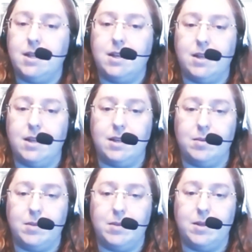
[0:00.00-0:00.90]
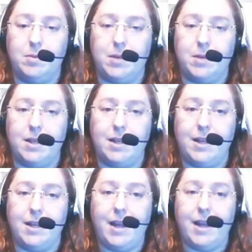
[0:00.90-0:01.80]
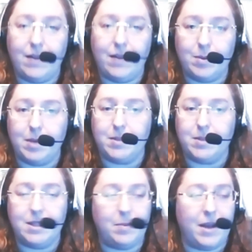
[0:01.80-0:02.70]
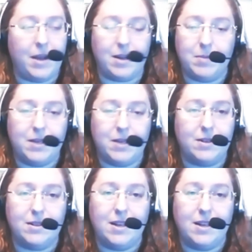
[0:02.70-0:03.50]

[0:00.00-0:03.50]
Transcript: but I haven't been able to get back up there,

### WORK ORDER
When you retype the material above, copy each line exactly and drop whatever images appear in it.

### ANSWER SECTION
[0:00.00-0:00.90]
[0:00.90-0:01.80]
[0:01.80-0:02.70]
[0:02.70-0:03.50]

[0:00.00-0:03.50]
Transcript: but I haven't been able to get back up there,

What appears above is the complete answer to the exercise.